Ideally then a wax free ski could be developed such: a pocket with a traditional fish-scale texture and then forward and back end kick zone which is in a nanotech particle based composite, suitable for some texturing on the work bench and which either lasts "life time" comparable to today's waxless skis or is renewable at service point. In addition, some form of nanotech or conposite-random-microfibre "zero" like tech could be incorporated into the scale textured area. This should be something which is "adiabatic" in that it both enhances ice crystal adhesion while also being liquid water repellent. Strange stuff, but water has very unique qualities : expanding rather than contracting as it freezes, melting under pressure, existing in three phases under negative pressure etc.

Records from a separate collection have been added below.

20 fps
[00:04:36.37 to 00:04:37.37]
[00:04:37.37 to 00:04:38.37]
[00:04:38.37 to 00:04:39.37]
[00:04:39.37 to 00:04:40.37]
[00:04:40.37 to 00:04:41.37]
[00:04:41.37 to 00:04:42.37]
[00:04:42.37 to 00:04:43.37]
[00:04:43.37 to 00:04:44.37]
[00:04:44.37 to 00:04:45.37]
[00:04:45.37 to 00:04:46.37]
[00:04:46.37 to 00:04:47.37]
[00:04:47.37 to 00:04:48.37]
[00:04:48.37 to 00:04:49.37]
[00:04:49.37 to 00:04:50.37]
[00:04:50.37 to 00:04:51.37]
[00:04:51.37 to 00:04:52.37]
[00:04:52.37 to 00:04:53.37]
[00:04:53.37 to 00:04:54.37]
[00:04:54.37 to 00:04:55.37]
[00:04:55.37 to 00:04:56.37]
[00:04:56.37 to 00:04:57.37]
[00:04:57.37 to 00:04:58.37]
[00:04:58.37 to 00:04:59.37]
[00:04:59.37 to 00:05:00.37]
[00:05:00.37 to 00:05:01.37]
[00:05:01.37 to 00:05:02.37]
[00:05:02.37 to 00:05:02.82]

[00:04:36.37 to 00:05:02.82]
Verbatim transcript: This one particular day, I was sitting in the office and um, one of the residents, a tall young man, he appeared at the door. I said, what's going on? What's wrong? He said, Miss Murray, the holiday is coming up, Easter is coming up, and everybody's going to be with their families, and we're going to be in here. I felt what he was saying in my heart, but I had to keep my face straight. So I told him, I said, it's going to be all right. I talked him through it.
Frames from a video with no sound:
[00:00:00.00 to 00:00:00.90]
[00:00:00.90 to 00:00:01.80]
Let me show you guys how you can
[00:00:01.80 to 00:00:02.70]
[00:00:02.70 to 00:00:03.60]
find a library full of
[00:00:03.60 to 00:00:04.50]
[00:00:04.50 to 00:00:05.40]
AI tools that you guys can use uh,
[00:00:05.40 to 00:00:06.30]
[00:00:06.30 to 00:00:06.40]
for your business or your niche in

I imagine a future where you maybe have an old pair of old fashioned training skis for waxing for very special conditions or for a longer tour : you then have a pair of low temperature light textured, nanotech skis, and a "zero plus" set which cover both wet, hard and new snow at various temperatures. For touring you would have a single set of skis to which you vary the glider area by waxing and cleaning, and you then use different grades of simple one spray and wipe hydrophobic treatments for varying conditions on to the above type of nano-.and textured kick zone.

Fischer have for many years offered a top carbon racing ski in a (once patented) scale pattern for use around zero or know difficult like mild snow onto very cold surfaces or the converse. The pattern is pretty much the whole kick zone if I remember, but it is quite a light pattern with the ski having a lot of pre-tension. Other manufacturers don't seem to bother,  at least actively marketing, a quality racing / training ski with waxless surface. Waxless is like "sailing on a jib, when a genoa is of course a faster sail" according to a ski-boat compatriot of mine. This need not be the case because for the amateur, time spent with good kick and a slight compromise on glide is better than time out due to wrong wax or as in this winter, very high abrasion on waxes which have enough adhesion for hard spore.

Experimenting 2014

Next season I will try to get hold of a lightly used set of training waxless or light-tour waxless and sand off the pattern as much as I dare, (hopefully there is enough base to get them smooth: ) on the front 10cm and back 3cm of the kick zone. Then I apply a good two layers of green over these rubbed areas and see how it goes , for harder and softer conditions I would then add a soft wax or clister "in the pocket". The aim of this:

1) reduce time in waxing. Wax on the fly when you get out in the spore. It is just a fine tune in the pocket area!
2) make up for incorrect waxing or very hard conditions as the tour progresses
3) make re-waxing easier! less to area to apply to and if you were too soft, less to then take off from a and re-apply!
4) avoid waxing (after "green" or "blue" base wax is on the ends of the kick zone) , in good conditions for many weeks.